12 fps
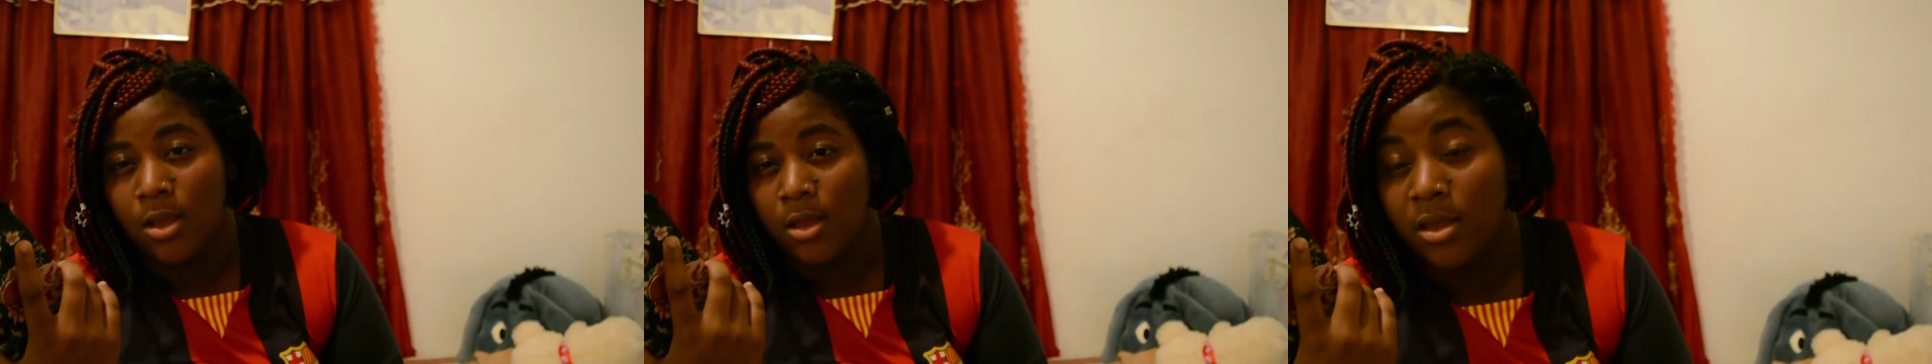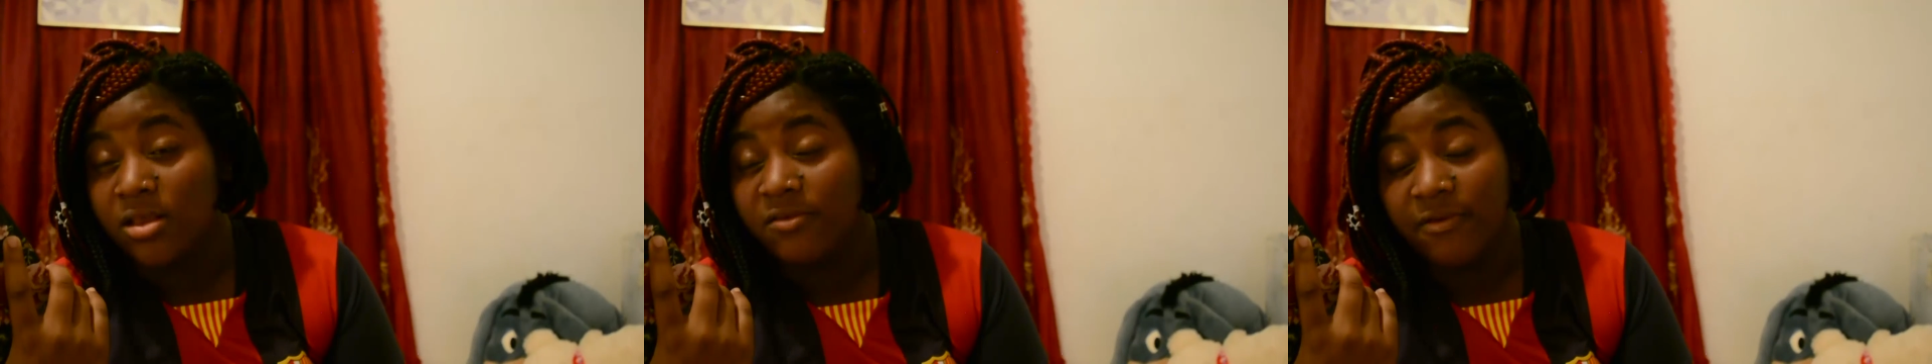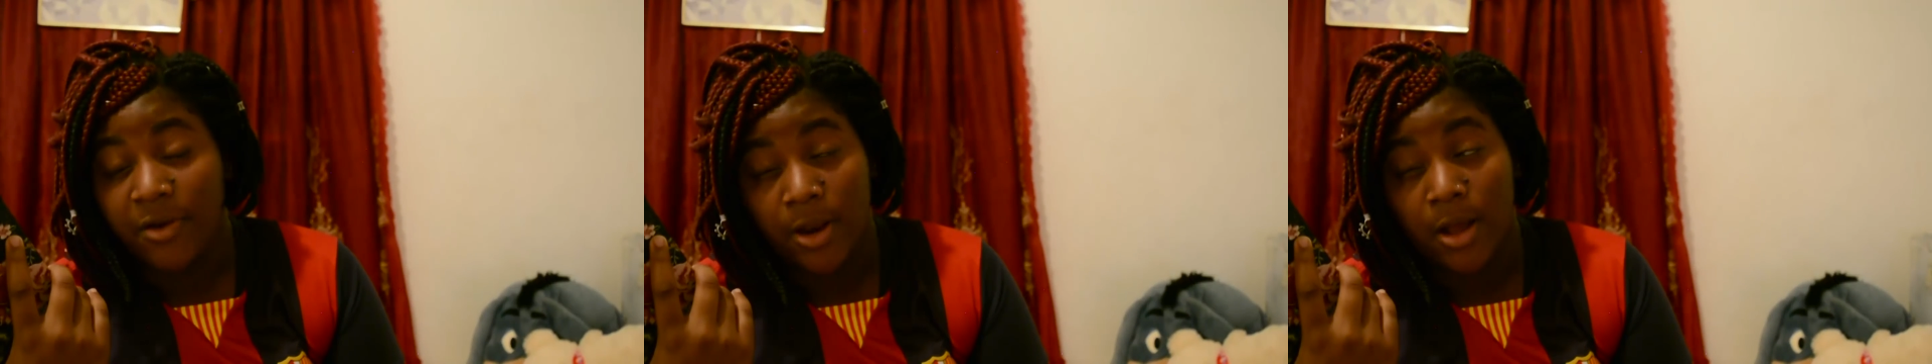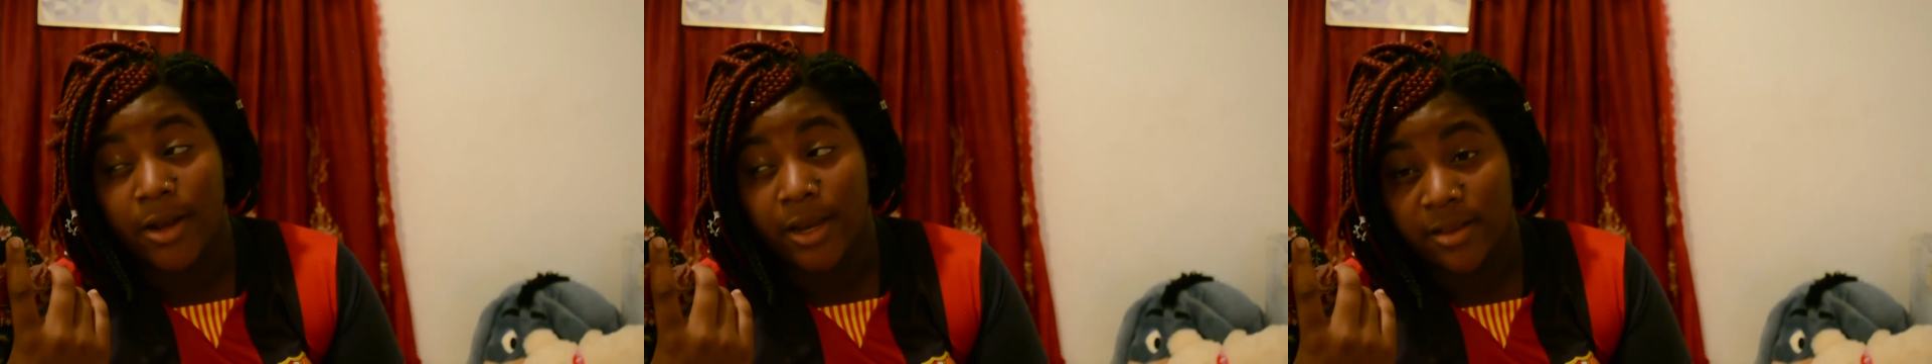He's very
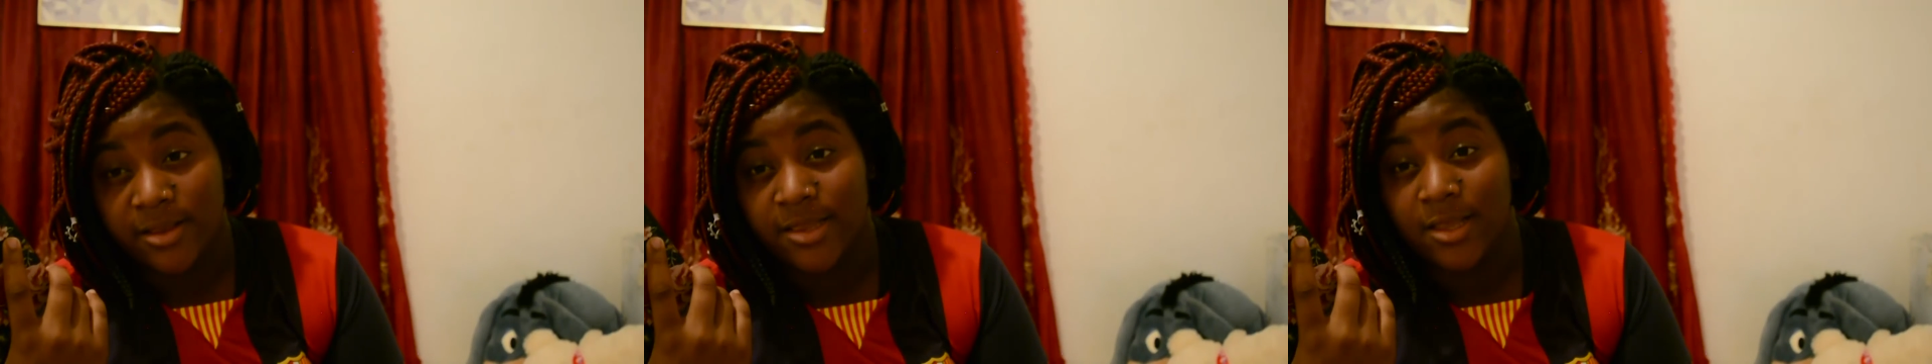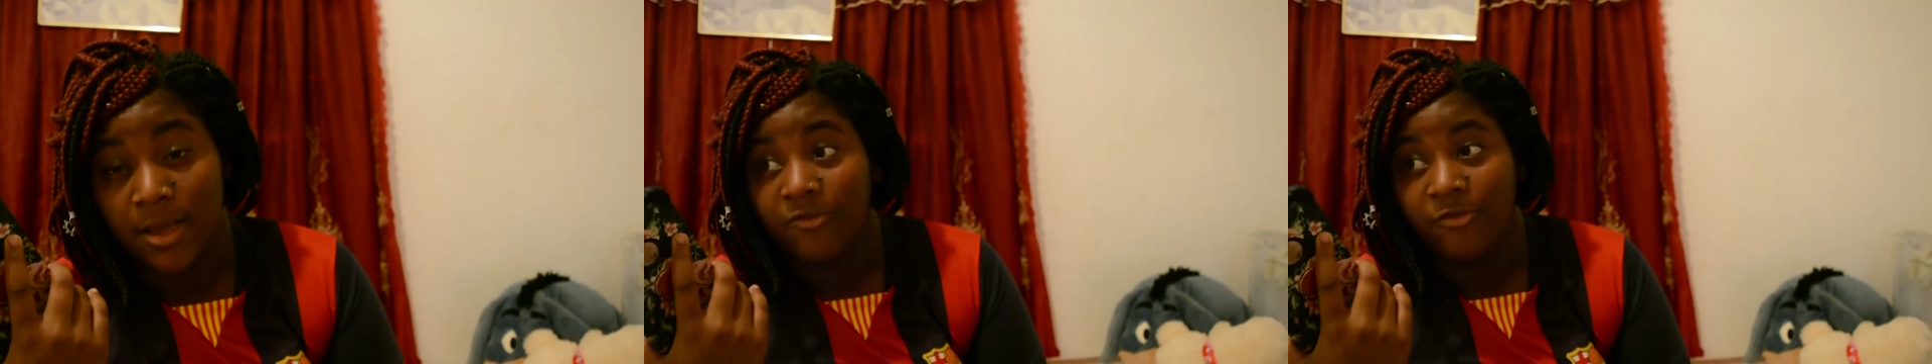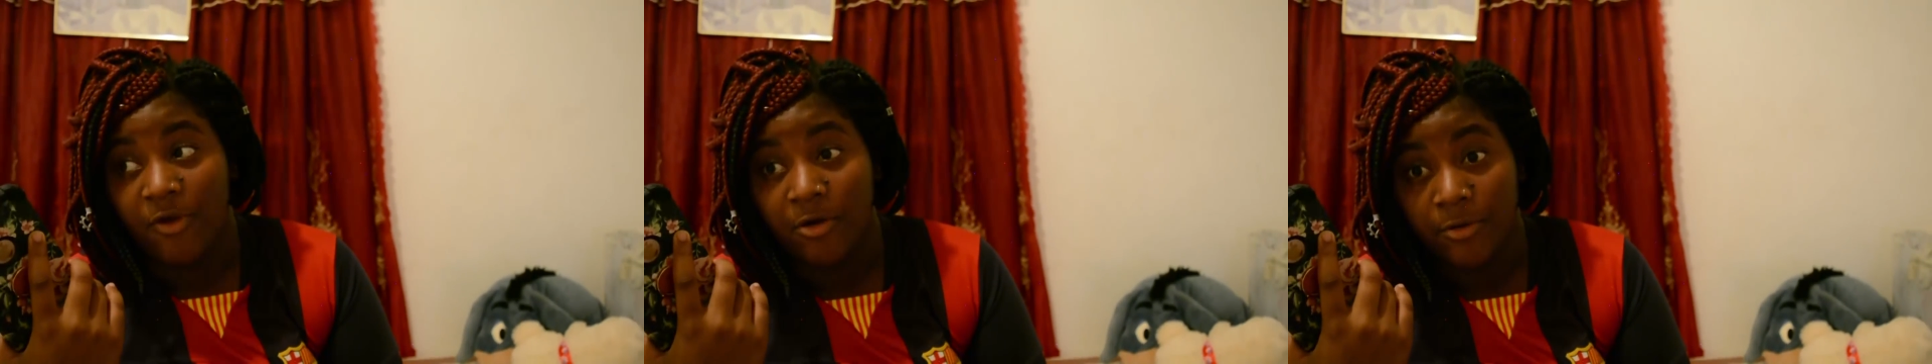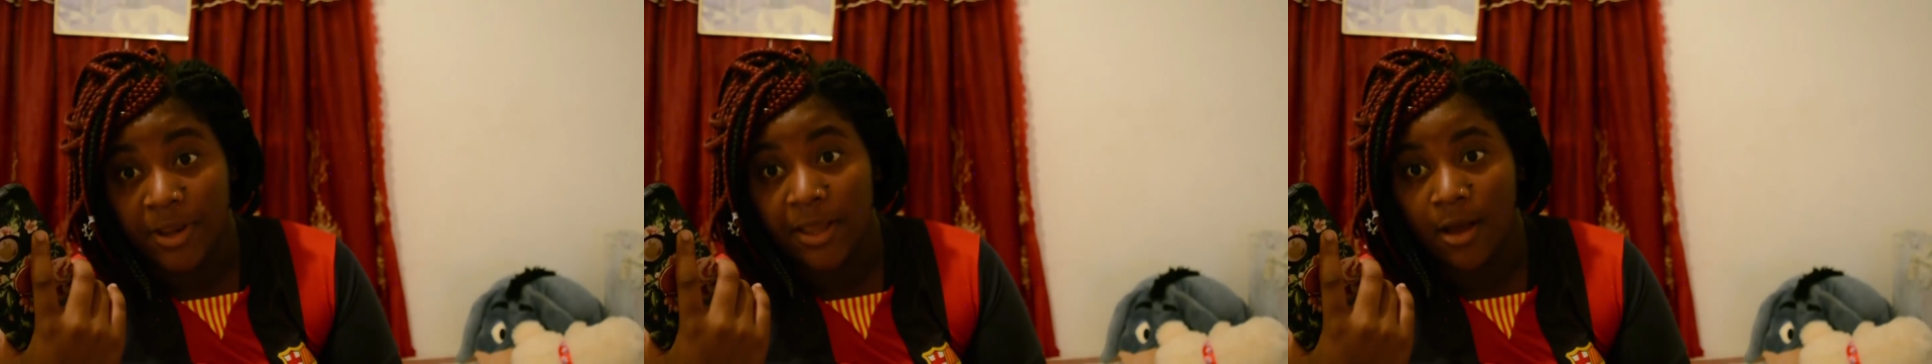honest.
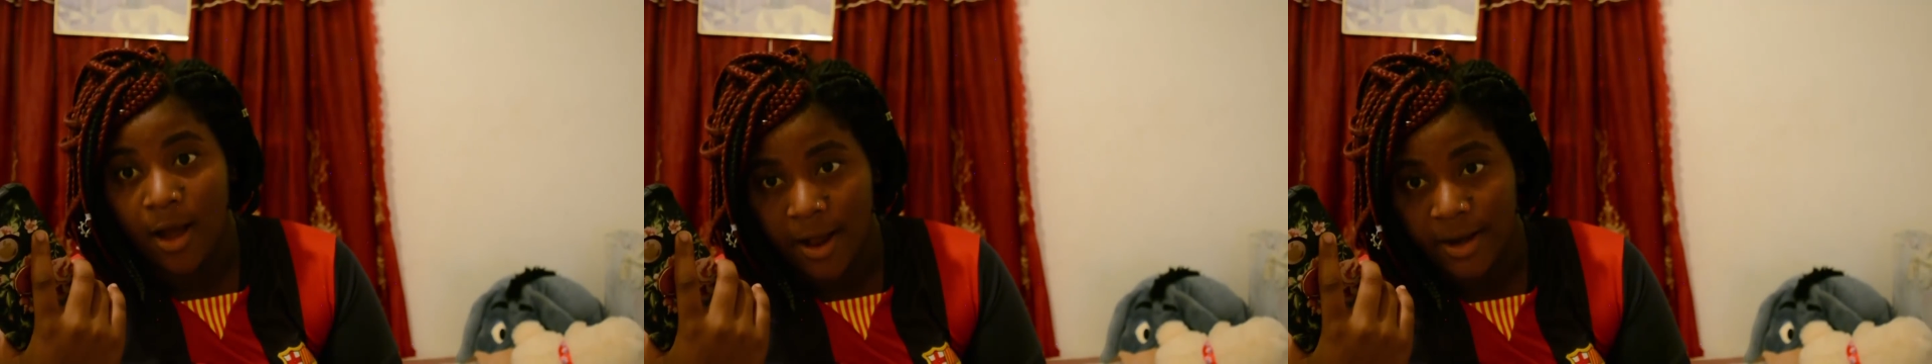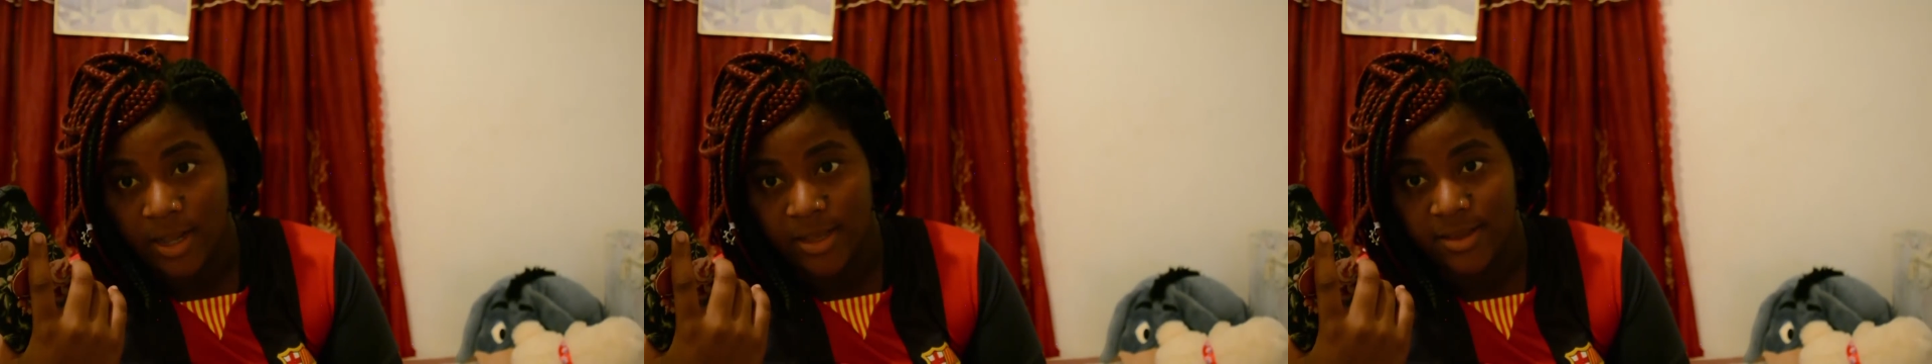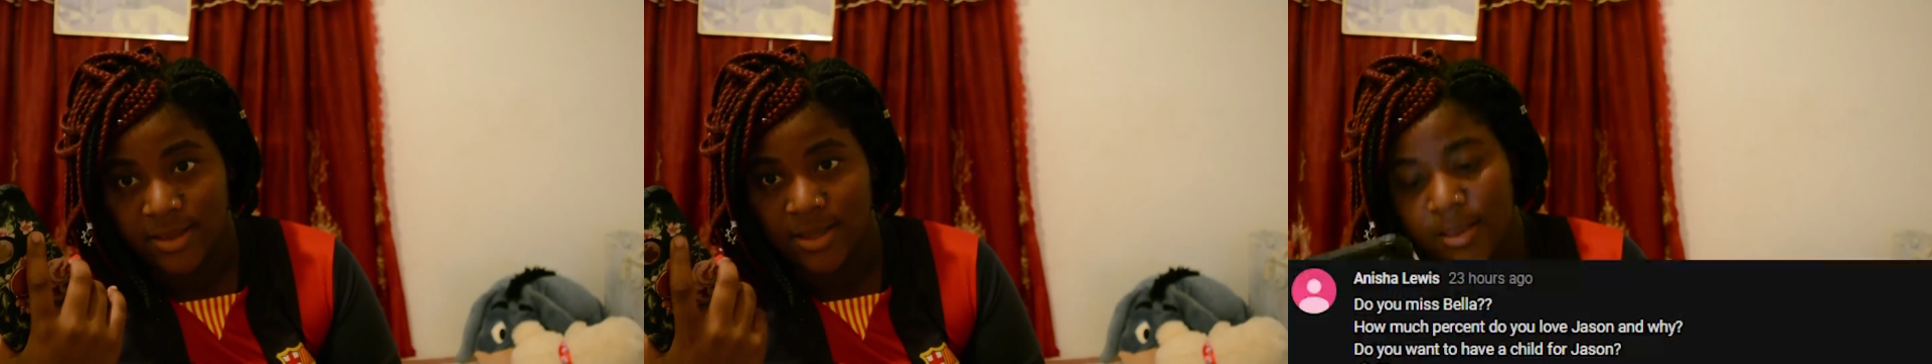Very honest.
━━━━━━━━━━━━━━━━
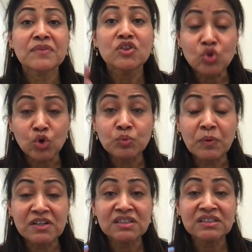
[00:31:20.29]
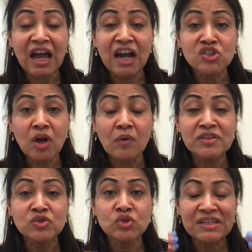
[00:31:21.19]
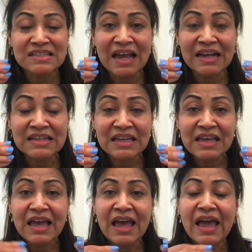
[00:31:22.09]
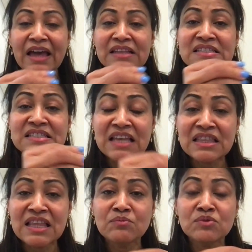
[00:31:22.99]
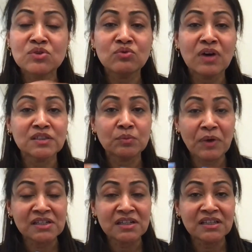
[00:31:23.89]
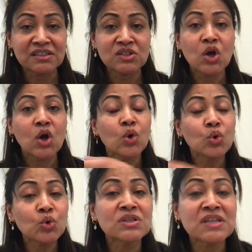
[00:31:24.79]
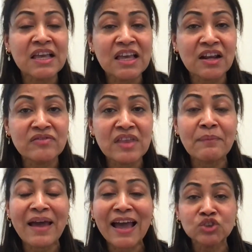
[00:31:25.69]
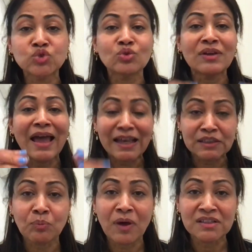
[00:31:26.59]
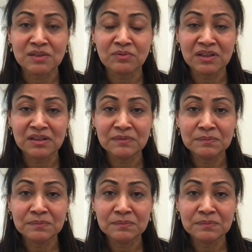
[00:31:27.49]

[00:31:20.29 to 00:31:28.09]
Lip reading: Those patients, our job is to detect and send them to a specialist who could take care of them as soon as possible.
━━━━━━━━━━━━━━━━
BRIEF »
Print exactly, with no pictures, the lines above from the one that holds "[00:31:22.99]" through the one that holds "Lip reading: Those", both of them included.

OUTPUT OF THE EXERCISE »
[00:31:22.99]
[00:31:23.89]
[00:31:24.79]
[00:31:25.69]
[00:31:26.59]
[00:31:27.49]

[00:31:20.29 to 00:31:28.09]
Lip reading: Those patients, our job is to detect and send them to a specialist who could take care of them as soon as possible.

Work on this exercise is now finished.